Exercise »
Copy each line, word for word, from the one with "[0:12.00-0:13.00]" through the final line of the listing, but skip the pictures.

The data »
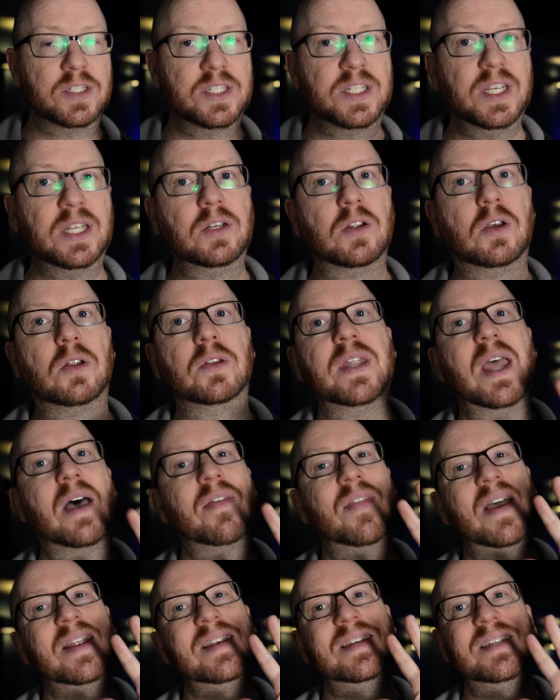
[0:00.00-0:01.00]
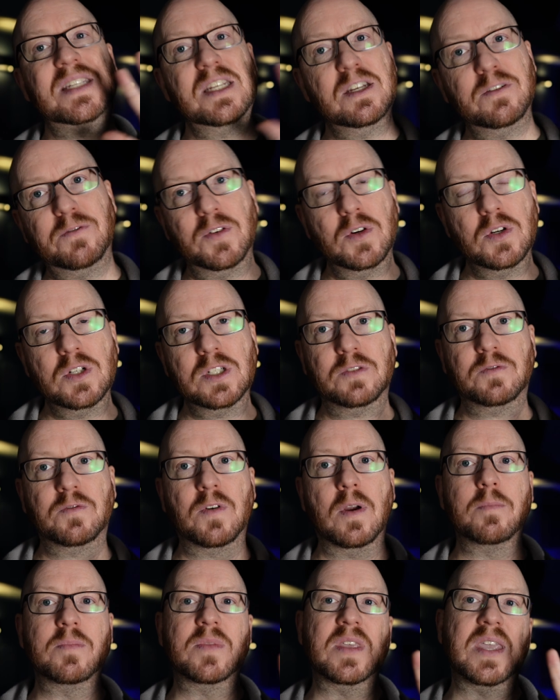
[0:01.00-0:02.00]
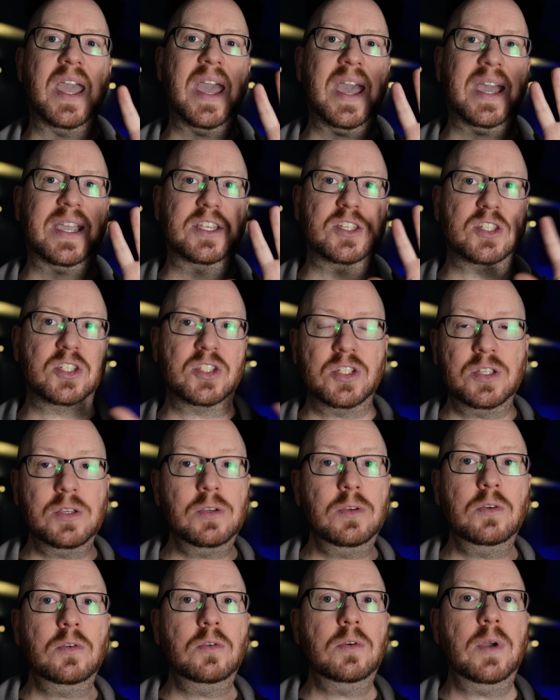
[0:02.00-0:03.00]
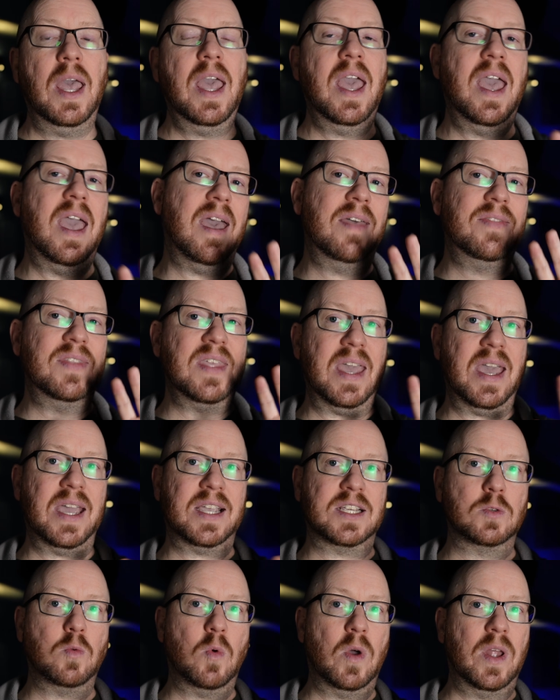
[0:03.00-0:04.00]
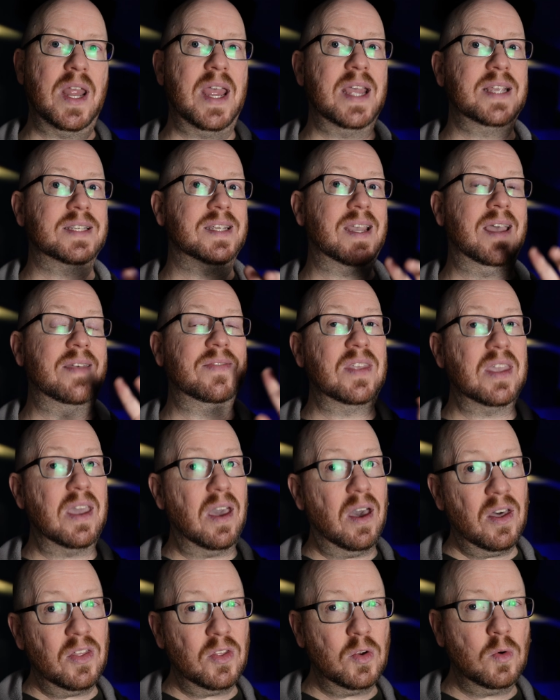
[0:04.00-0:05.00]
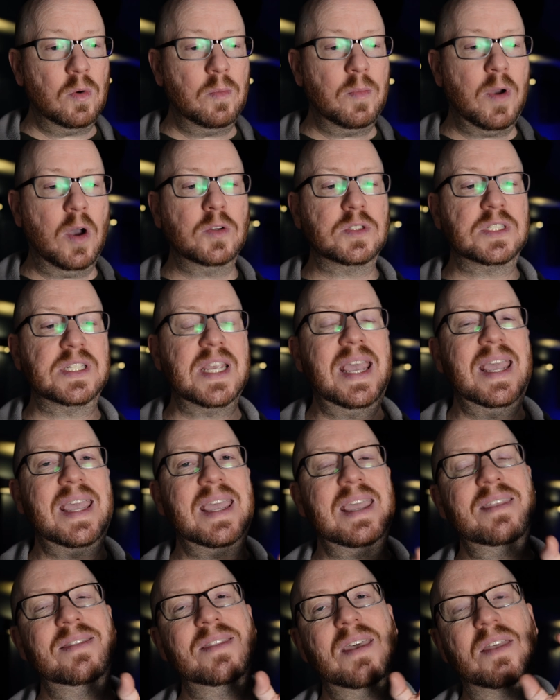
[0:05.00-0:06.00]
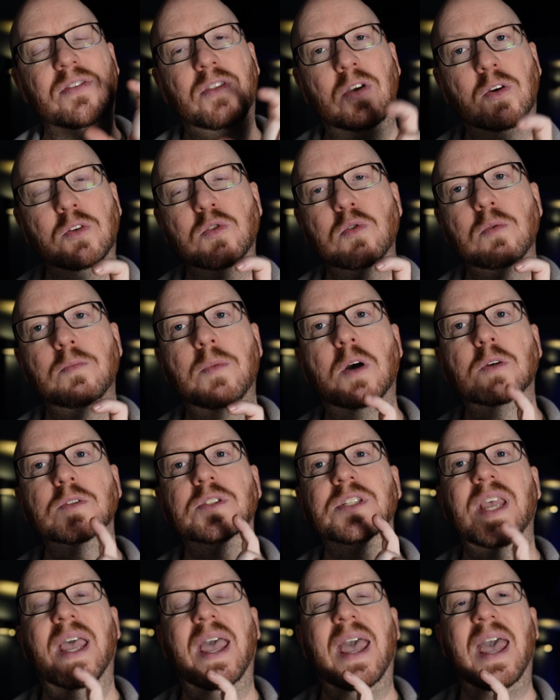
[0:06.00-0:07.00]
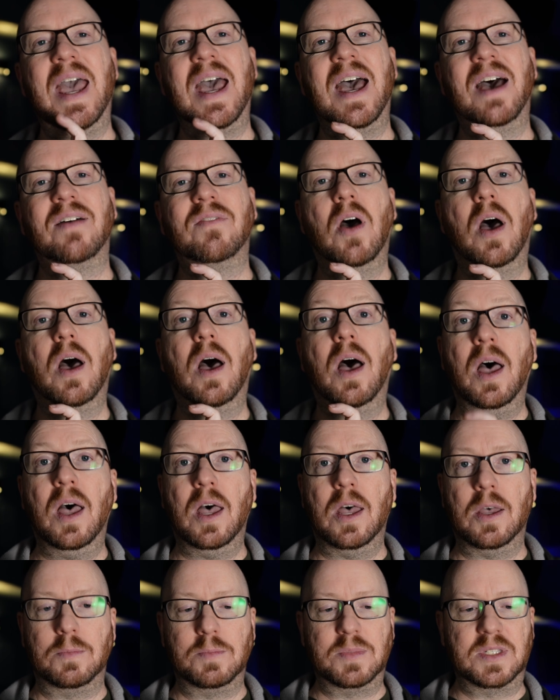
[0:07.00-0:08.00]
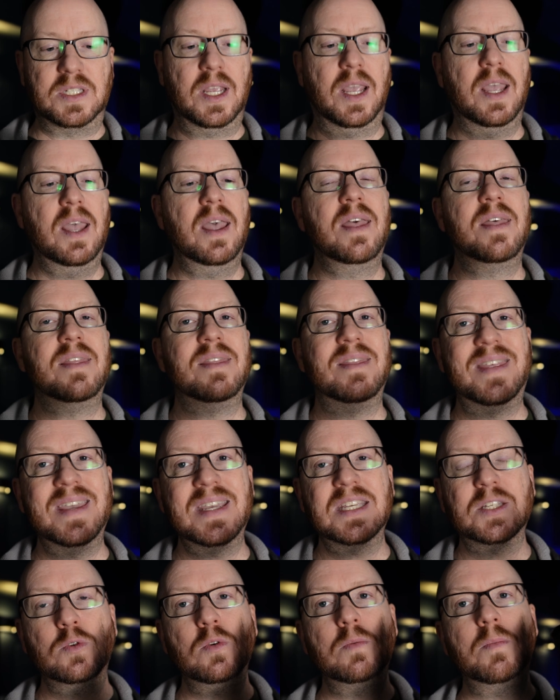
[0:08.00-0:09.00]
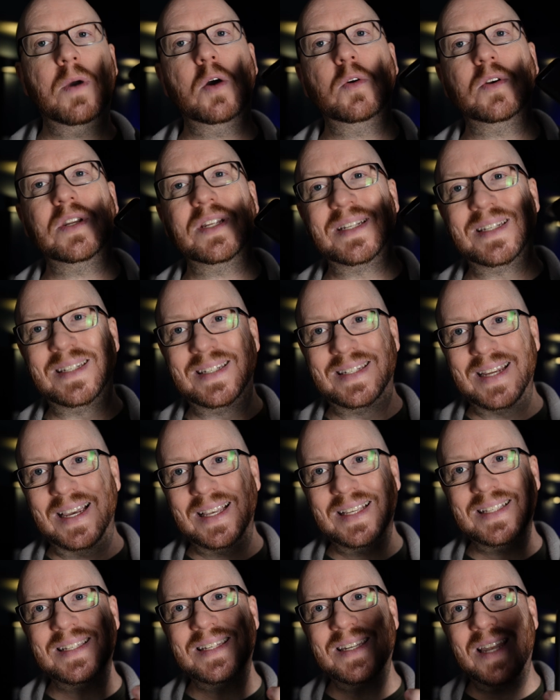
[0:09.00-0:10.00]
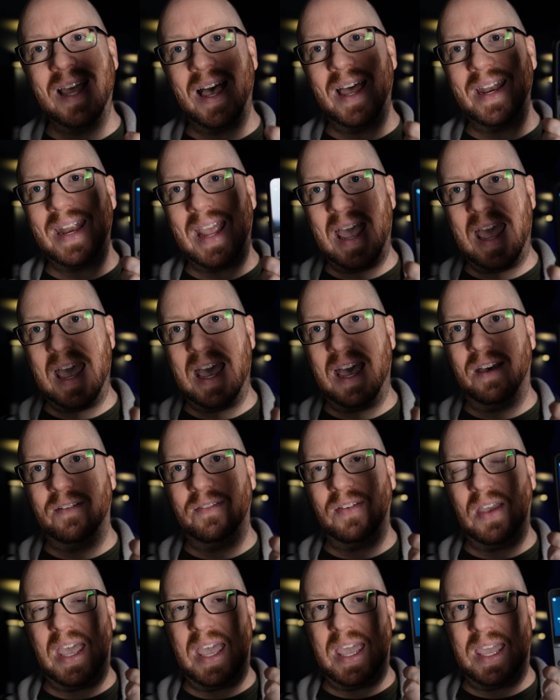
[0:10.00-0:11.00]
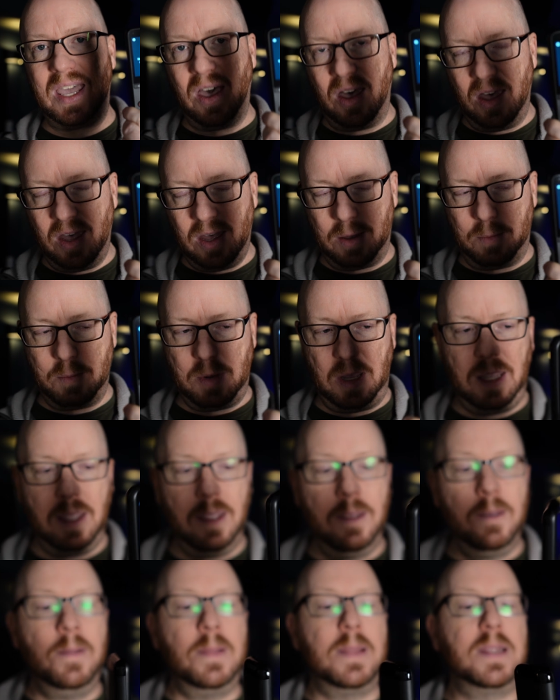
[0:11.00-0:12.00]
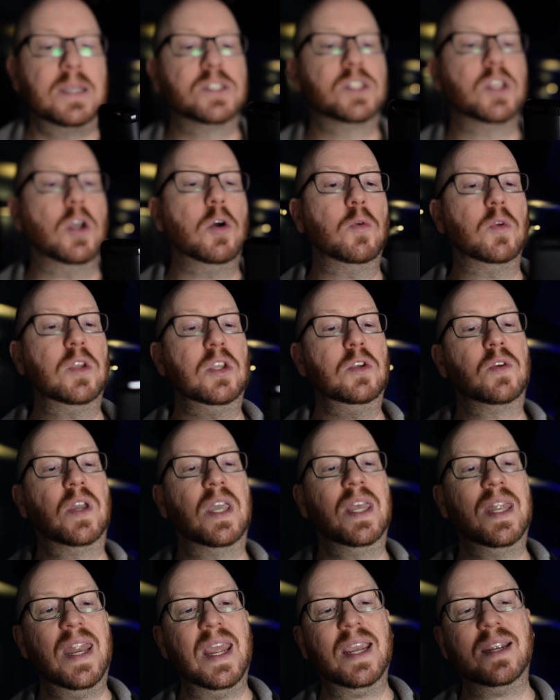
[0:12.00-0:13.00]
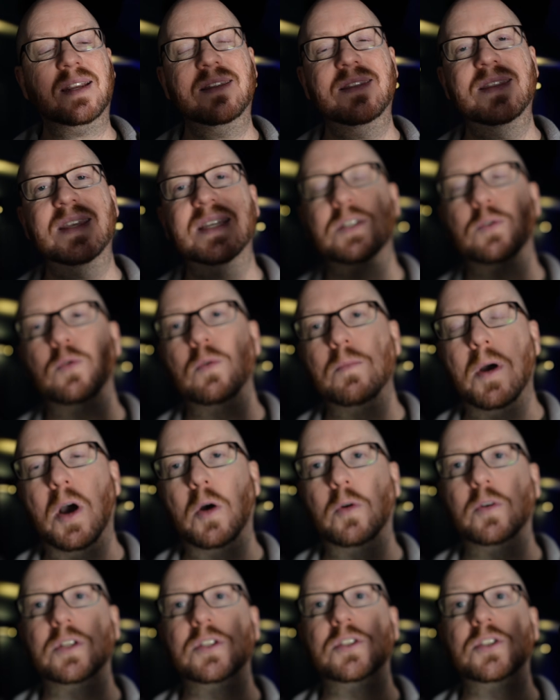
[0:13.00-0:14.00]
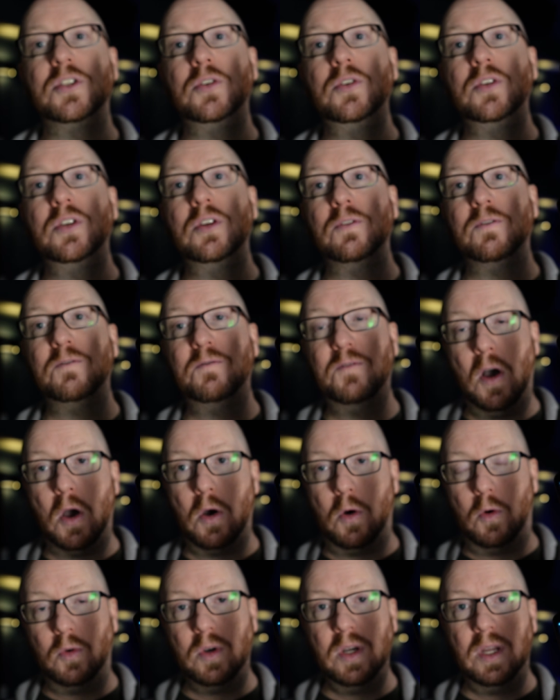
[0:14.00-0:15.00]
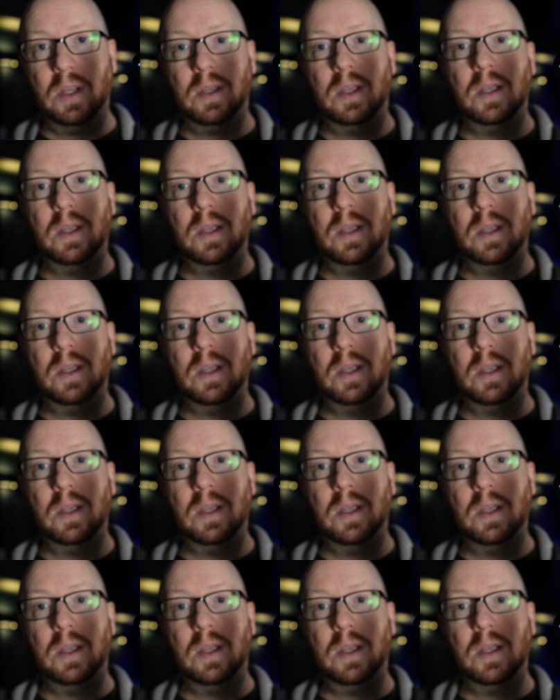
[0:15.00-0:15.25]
signal. Now that differs from the X2 and the X1S and the other remotes in that those remotes have hubs. This remote does not have a hub. So you connect this remote to your phone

Solution to this problem »
[0:12.00-0:13.00]
[0:13.00-0:14.00]
[0:14.00-0:15.00]
[0:15.00-0:15.25]
signal. Now that differs from the X2 and the X1S and the other remotes in that those remotes have hubs. This remote does not have a hub. So you connect this remote to your phone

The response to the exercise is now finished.